/blogs/mindful-moments/collecting-moments-watching-our-toddlers-grow-into-teens Collecting Moments Watching Our Toddlers Grow Into Teens – Generation Mindful

Collecting Moments Watching Our Toddlers Grow Into Teens

mindfulness 

By Rebecca Eanes

Collecting Moments Watching Our Toddlers Grow Into Teens

I have forgotten so many things. Beautiful moments have been wiped away like the ocean swallows the words written in the sand. They were once there, carved in, and now they’re not.

Moments that I held so dear as they were occurring - rocking my baby to sleep on no particular Wednesday at all, belly laughing with my boys about something totally nonsensical, a midnight hug from a child who missed me - I’m sure these things happened along the way but I can’t grasp them anymore. 

They are no longer accessible to me - lost forever. I have retained many happy memories with my kids, but of the millions of moments I’ve had with them over the 15 years I’ve been a mother, so, so many of them have been long forgotten. And yet each and every day, I set out to collect more, knowing that time will eventually take them, because moments are really all we have.

When you have teenagers, the fact that all moments are fleeting yet crucial becomes crystal clear. No longer in the haze of sleep deprivation or exhausted from chasing small ones around, there’s time - almost too much time - to ponder this marvelous thing called parenthood. In the throes of diaper changes and nighttime wakings, I swore that 18 years would last an eternity. One day could drag on for weeks back then. 

Rocking, singing, playing. 

Bathing, brushing, praying. 

Holding, hugging, swaying. 

Cooking, feeding, laying. 

It went on and on until I nearly fell over from tiredness, and then I’d look at the clock only to see 5 PM. They told me “the days are long but the years are short,” and I’d scoff. Now, a quick and long decade later, I’m reflecting on those words. 

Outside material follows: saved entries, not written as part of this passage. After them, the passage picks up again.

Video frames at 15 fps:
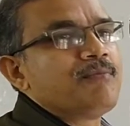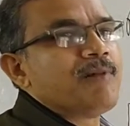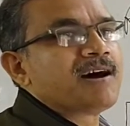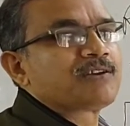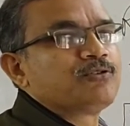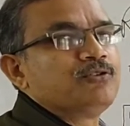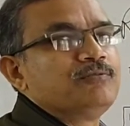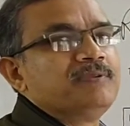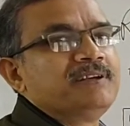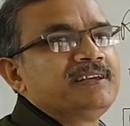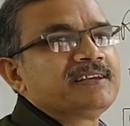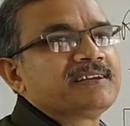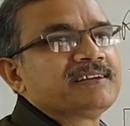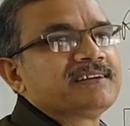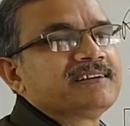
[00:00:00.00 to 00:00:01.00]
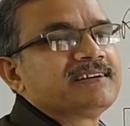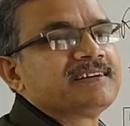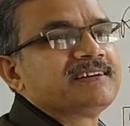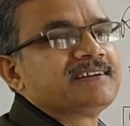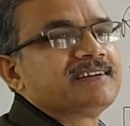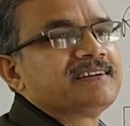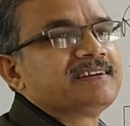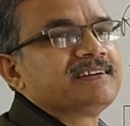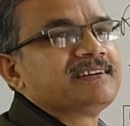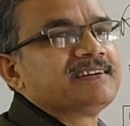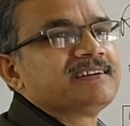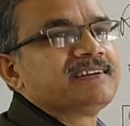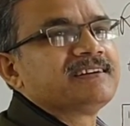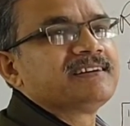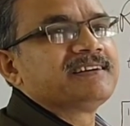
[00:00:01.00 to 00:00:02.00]
mark will be
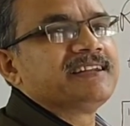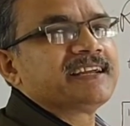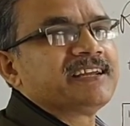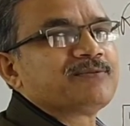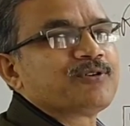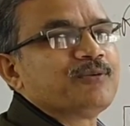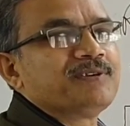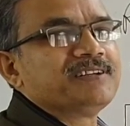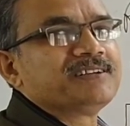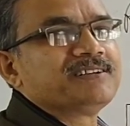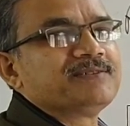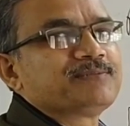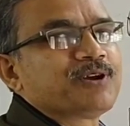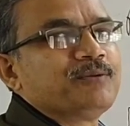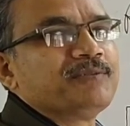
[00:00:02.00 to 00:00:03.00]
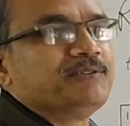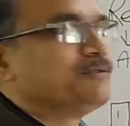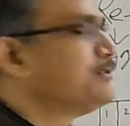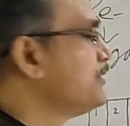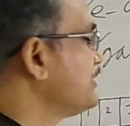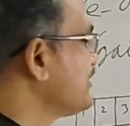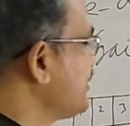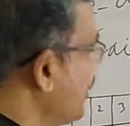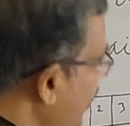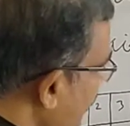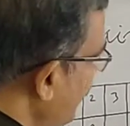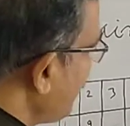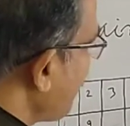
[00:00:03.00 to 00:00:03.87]
taken from you. So,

Eighteen years may yet last an eternity, but I know that 15 certainly hasn’t. It’s flown by, and yet it’s also been long enough to see so many seasons, so many phases, so many changes. 

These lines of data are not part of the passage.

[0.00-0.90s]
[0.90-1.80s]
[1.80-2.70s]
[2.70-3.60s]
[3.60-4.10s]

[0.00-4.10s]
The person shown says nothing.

It’s strange to look at a face and see the toddler he once was and the man he is becoming and the person he is at this moment all simultaneously. 

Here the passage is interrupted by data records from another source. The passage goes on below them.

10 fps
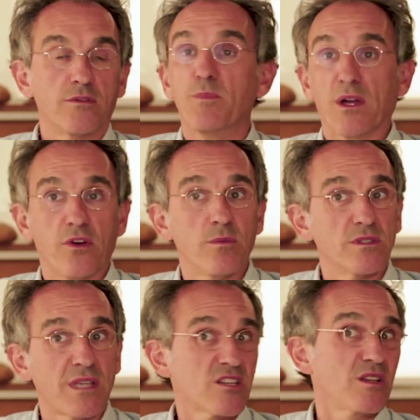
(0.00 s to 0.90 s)

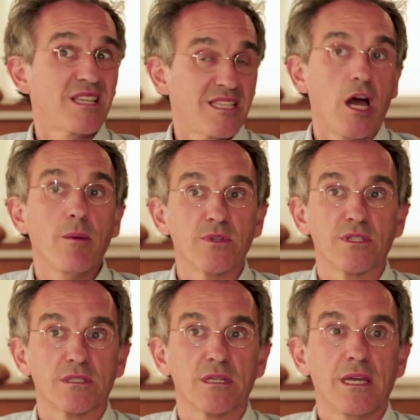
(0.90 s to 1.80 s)
performance. Actually, it is the
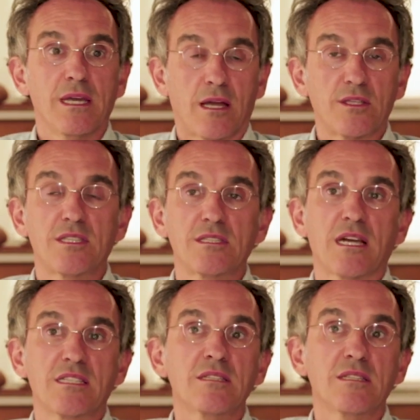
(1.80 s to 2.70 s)
opposite. And this is,
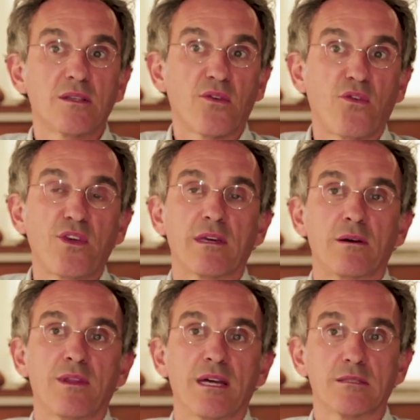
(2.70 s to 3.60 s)
I think, this
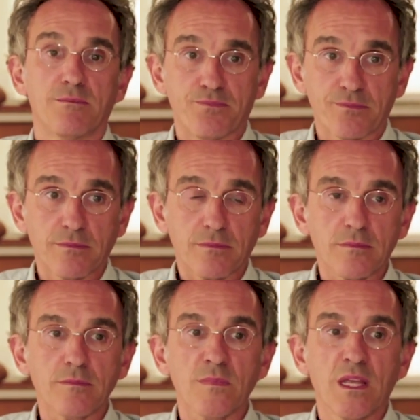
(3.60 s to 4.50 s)
fear that,
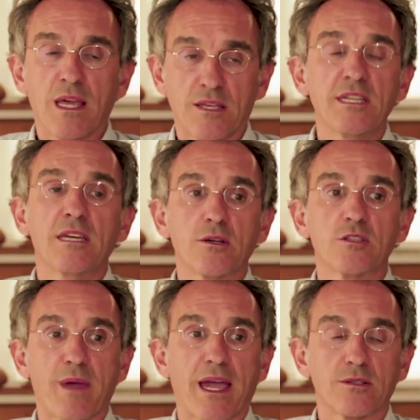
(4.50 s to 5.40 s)
I think it
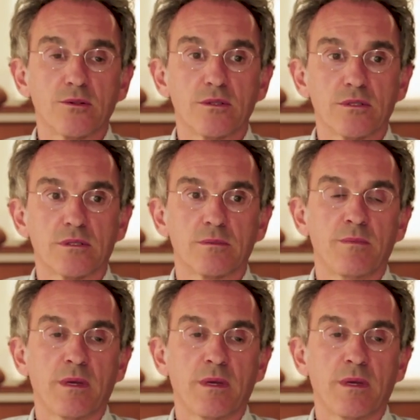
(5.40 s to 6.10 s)
goes back to this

It’s odd to look up at the boy that I rocked to sleep only moments ago to now stand on my tiptoes to kiss his cheek. 

It’s disorienting to see him in the driver’s seat instead of the car seat. 

Time keeps changing him and it keeps changing me, and that’s how it is supposed to be, but I am acutely aware now as I toss his clothes in the wash, that he’s nearly grown, and that drives me to pay even closer attention to the moments I’m collecting each day. 

I think, as parents, we so often get caught up in the routine, the mundane, the same ole same ole. We go through the motions but we don’t pay attention. We wait for extraordinary moments like milestones reached or a family trip and the little moments pass us by unnoticed and unappreciated, and I’m not faulting anyone for that. 

Life can be hard and parenting can be exhausting. I’ll not tell you to enjoy every moment. That’s a ridiculous goal. I never once enjoyed cleaning up vomit. I was never grateful for wiping pee off the toilet seat. However, I will remind you that beauty and joy live in the everyday, ordinary moments, and I hope to encourage you to open your eyes to those today. When you begin to look for the magic and the miracles, you open yourself up to receiving them. What would ordinarily have been missed comes into focus and blesses your day in unimaginable ways.

Bring awareness to your moments. Collect them. Store them away in your heart, in your journal, in your camera roll. Collect them even though most of them will eventually fade away and be forgotten, because each one leaves its mark, shaping us, changing us. Making us. And even when the mind can no longer recall it, it doesn’t matter because that moment has become you. You are ultimately all the moments you have collected. If there is any solace in knowing that my children will soon leave my nest, it’s that I know I carry them with me always, that I am made of the moments and love we have shared together.